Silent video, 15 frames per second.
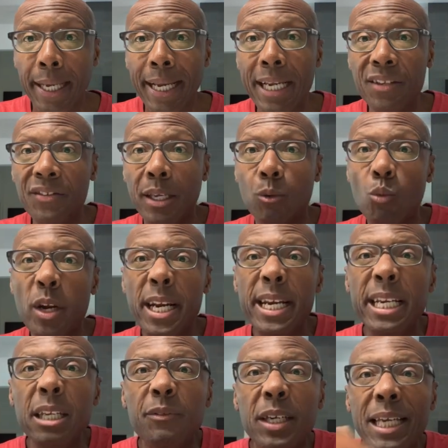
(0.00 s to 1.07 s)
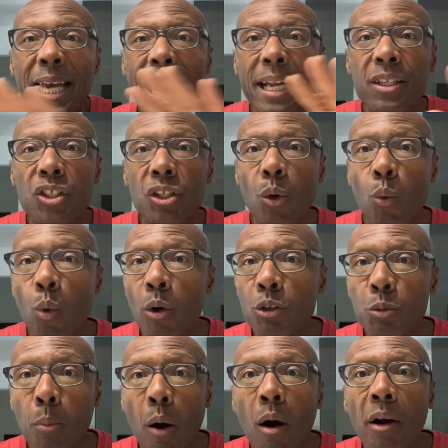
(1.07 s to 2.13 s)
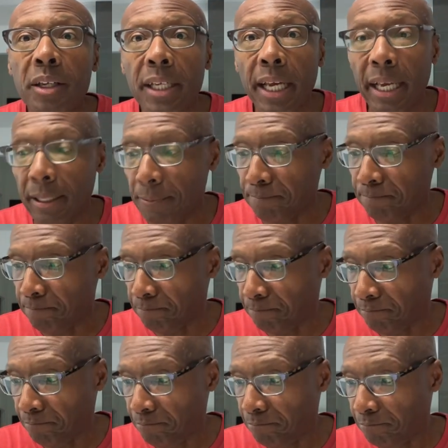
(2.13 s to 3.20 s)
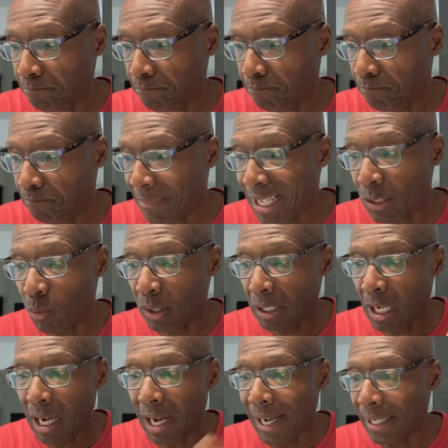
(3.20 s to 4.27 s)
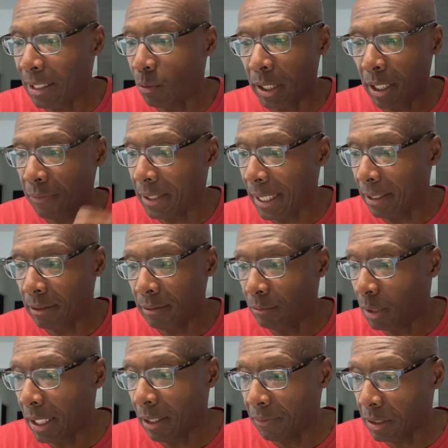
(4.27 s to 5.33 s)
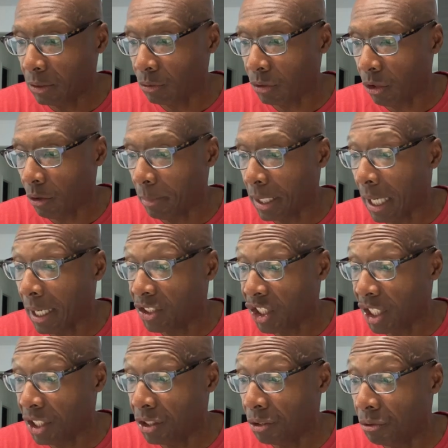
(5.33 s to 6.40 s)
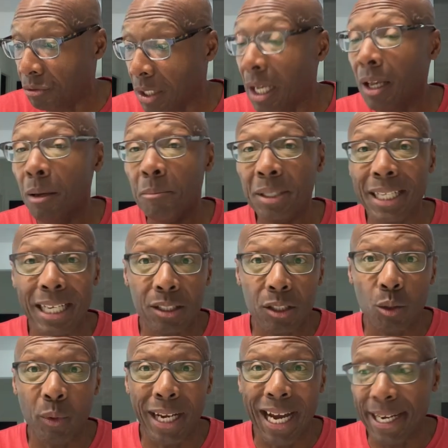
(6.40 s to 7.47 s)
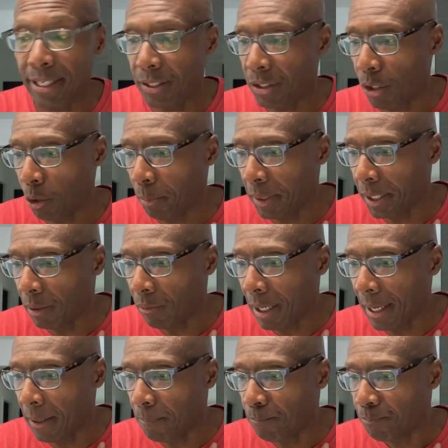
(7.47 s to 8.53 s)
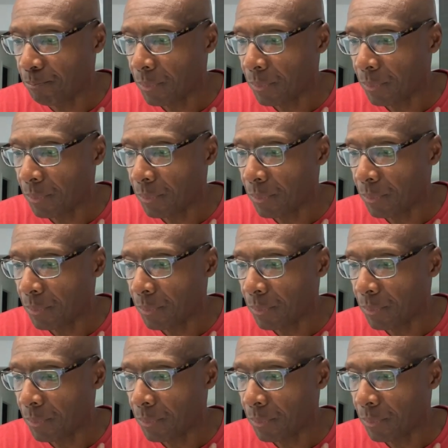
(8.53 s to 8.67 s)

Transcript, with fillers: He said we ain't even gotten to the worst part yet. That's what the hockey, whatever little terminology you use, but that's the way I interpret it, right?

● ● ● ● ●

(Work task): Please give again only those lines that run from the one containing "(4.27 s to 5.33 s)" through the final line of the listing, both included, exactly as written and without pictures.

(Reply to the exercise):
(4.27 s to 5.33 s)
(5.33 s to 6.40 s)
(6.40 s to 7.47 s)
(7.47 s to 8.53 s)
(8.53 s to 8.67 s)

Transcript, with fillers: He said we ain't even gotten to the worst part yet. That's what the hockey, whatever little terminology you use, but that's the way I interpret it, right?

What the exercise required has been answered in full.